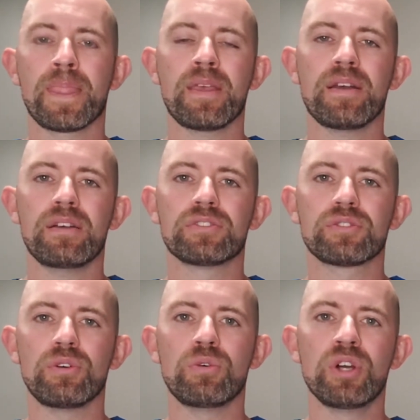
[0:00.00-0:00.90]

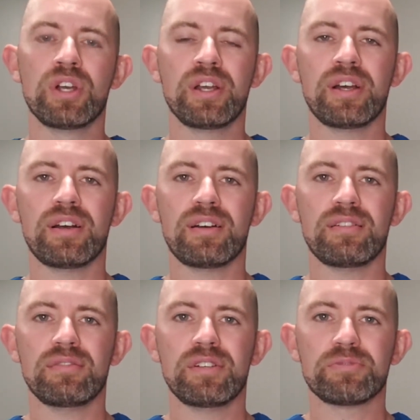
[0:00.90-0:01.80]

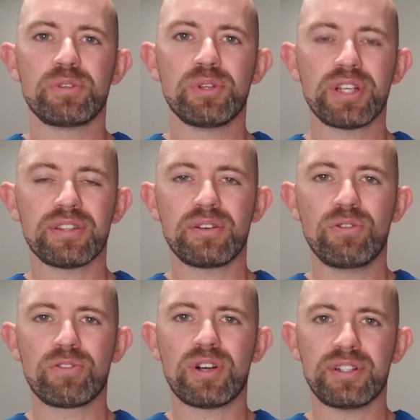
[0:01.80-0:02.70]
As we look at the
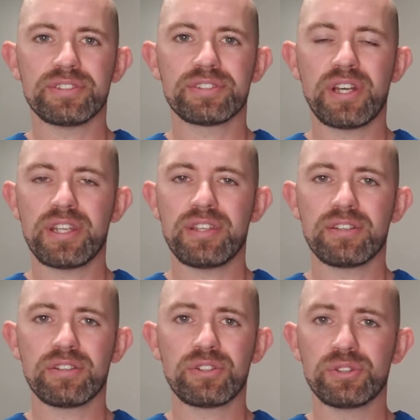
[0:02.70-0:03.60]
overall study and
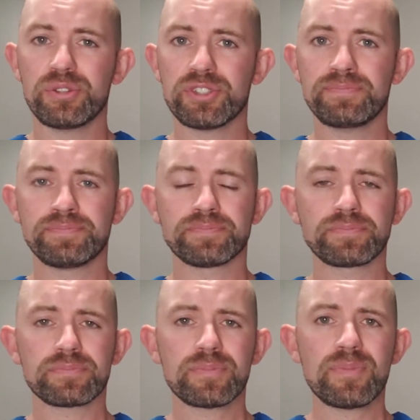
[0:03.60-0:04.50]
conclusion,
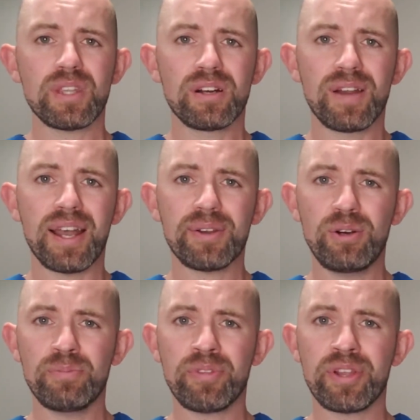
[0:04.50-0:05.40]
our
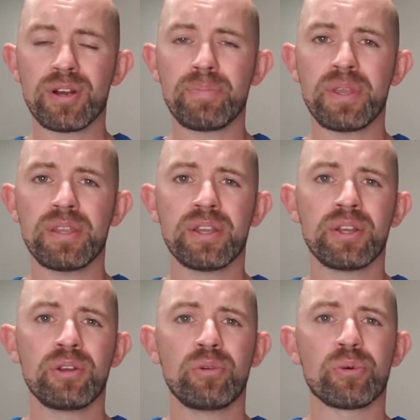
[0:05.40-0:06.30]
at-home therapy,
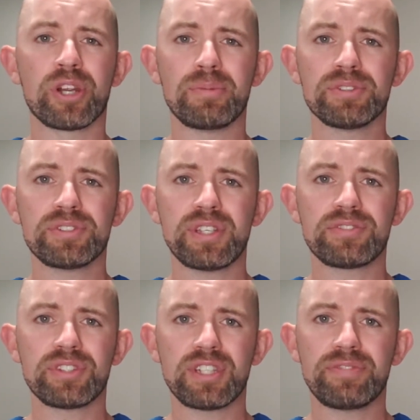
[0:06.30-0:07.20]
we're able to see a
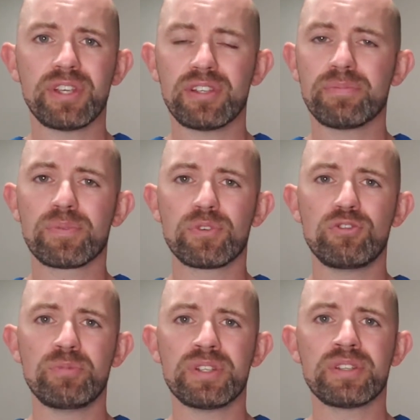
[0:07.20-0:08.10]
significant
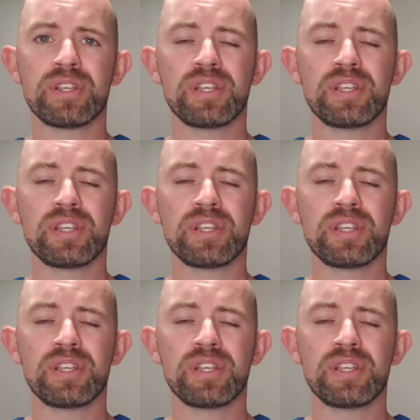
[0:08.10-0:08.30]
improvement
------------------------------------------------------------
* Directions
Nothing but the records, copied exactly and stripped of pictures, should be returned.

* Task result
[0:00.00-0:00.90]

[0:00.90-0:01.80]

[0:01.80-0:02.70]
As we look at the
[0:02.70-0:03.60]
overall study and
[0:03.60-0:04.50]
conclusion,
[0:04.50-0:05.40]
our
[0:05.40-0:06.30]
at-home therapy,
[0:06.30-0:07.20]
we're able to see a
[0:07.20-0:08.10]
significant
[0:08.10-0:08.30]
improvement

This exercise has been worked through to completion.